The second Mathews factor is the risk of an erroneous deprivation. Here, that risk is virtually nonexistent because the issue of viciousness was already decided at the criminal trial. The City cites Morris v. Blaker, 118 Wn.2d 133, 821 P.2d 482 (1992), for its argument that prior litigation of the viciousness issue makes an additional hearing burdensome and unnecessary. At issue in Morris was whether the revocation of a weapon permit, as required for all weapon permits held by persons involuntarily committed to a mental institution, requires notice and hearing. Because the commitment was obtained by a judicial determination, the court held:
*307[t]he risk of erroneous deprivation of the right to a weapons permit is small in the circumstances present here, where a judicial determination of mental disorder and of some danger — whether passive or aggressive — to self or others has already been made.
(Footnote omitted.) Morris, 118 Wn.2d at 145. Like the civil commitment issue in Morris, the viciousness of the dogs was already litigated and decided, so this would not be in dispute at a subsequent hearing.
As to the final Mathews factor, the government has an obvious interest in protecting the public from vicious dogs. The government also has a fiscal interest in promptly disposing of the dogs, thus limiting its impoundment costs.

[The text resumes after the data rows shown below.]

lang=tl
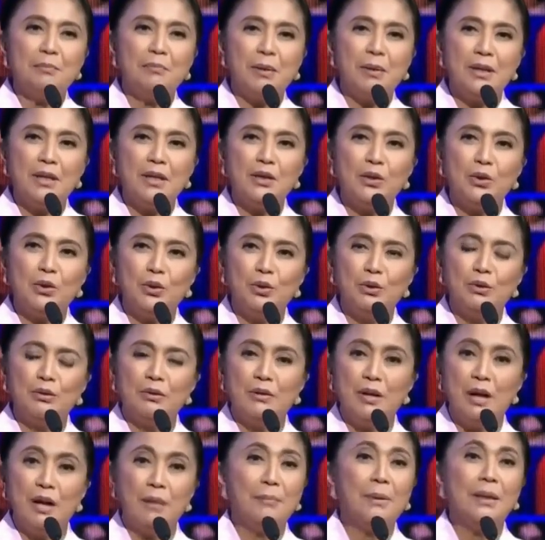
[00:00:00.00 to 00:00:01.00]
pa nitong
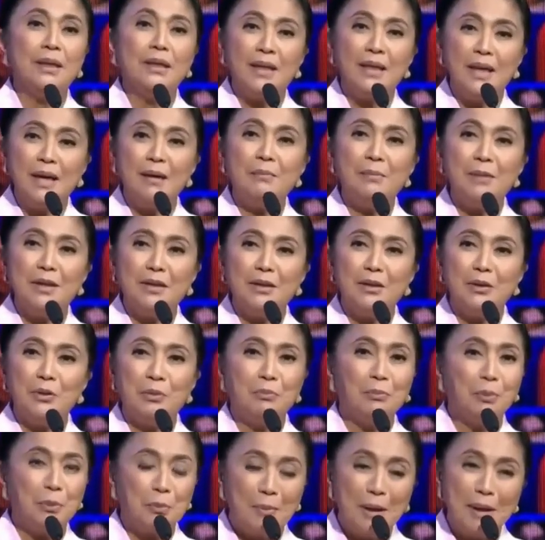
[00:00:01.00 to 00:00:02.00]
uh, pandemic yung
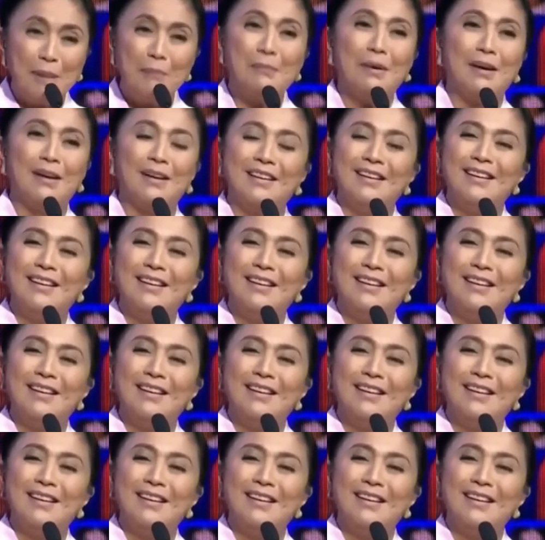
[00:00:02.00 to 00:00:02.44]
problema.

Such costs can be high: in this case the City claims that impoundment of the two dogs for a 28-month period has cost $11,648.00. The cost of additional impoundment and process would be unnecessarily burdensome on the public in this case, since the viciousness of the dogs is a foregone conclusion.

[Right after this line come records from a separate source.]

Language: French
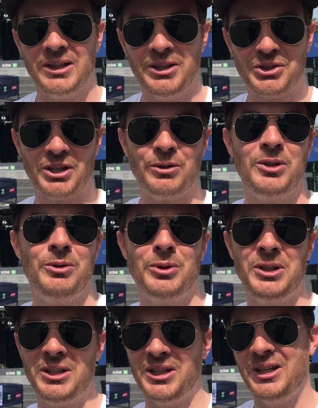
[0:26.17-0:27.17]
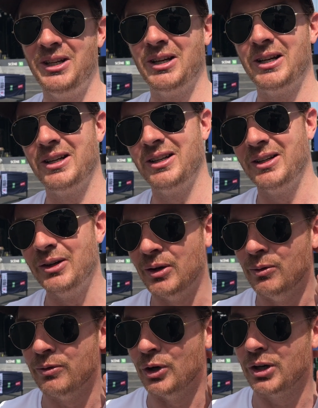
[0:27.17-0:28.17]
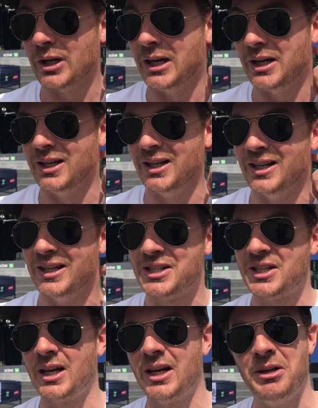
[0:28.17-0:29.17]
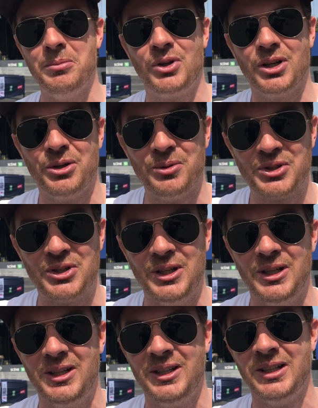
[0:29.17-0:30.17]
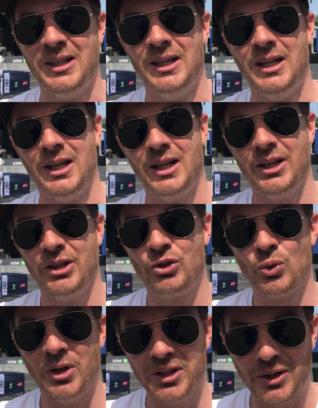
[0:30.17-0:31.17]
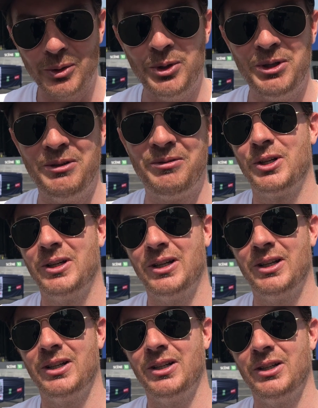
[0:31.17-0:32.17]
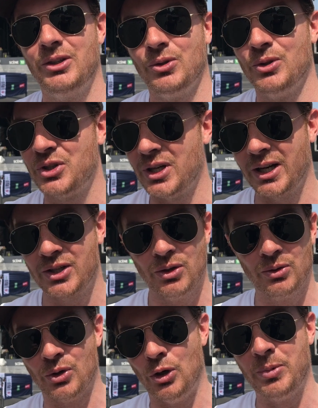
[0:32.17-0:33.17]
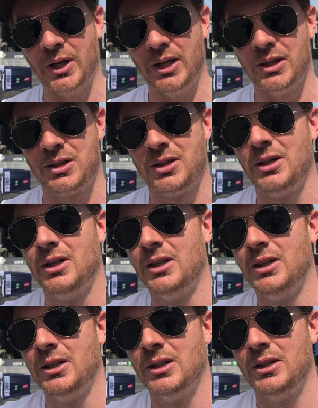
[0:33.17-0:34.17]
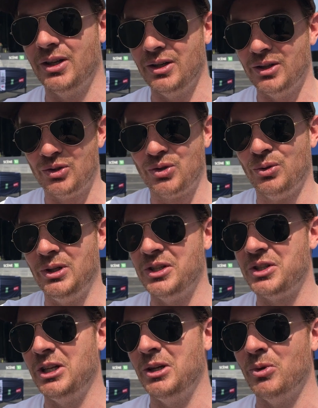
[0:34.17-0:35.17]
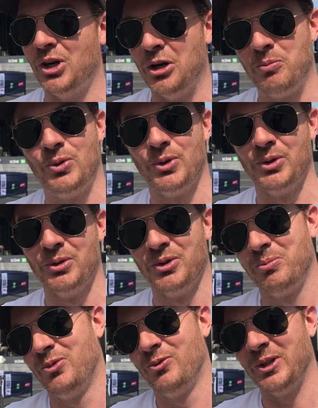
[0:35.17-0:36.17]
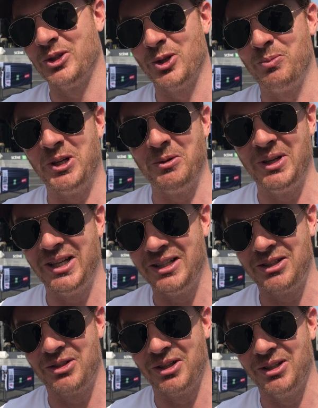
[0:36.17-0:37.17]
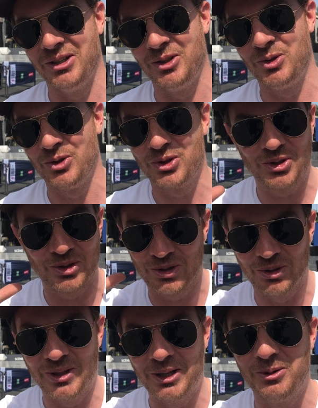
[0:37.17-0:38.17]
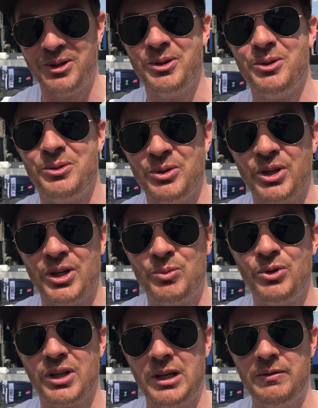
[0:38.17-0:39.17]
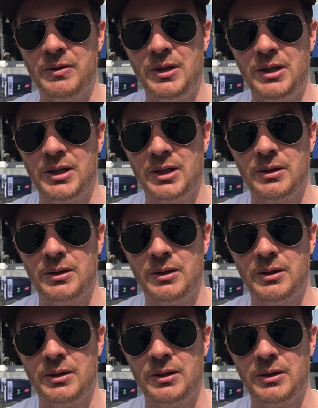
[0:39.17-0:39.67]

Lisa Uyunicki au vocal, Sarah MK aussi, trois cuivres, deux sax, une trompette, euh, tous les éléments pour pouvoir se permettre euh, tout ce à quoi on aurait pu rêver.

The trial court did not err in determining that Rabón would be unlikely to prevail on the merits of his due process claim. Due process does not require an additional hearing because the dogs were already found vicious beyond a reasonable doubt at Rabon’s criminal trial. Affirmed.
Cox, J., concurs.
Judge Michael F. Moynihan is serving as a judge pro tempore of the Court of Appeals pursuant to RCW 2.06.150.
CR 65(a)(2) provides that a trial court may order consolidation of the trial on the merits and the hearing on the application for the injunction. We recommend consolidation in cases without issues of fact.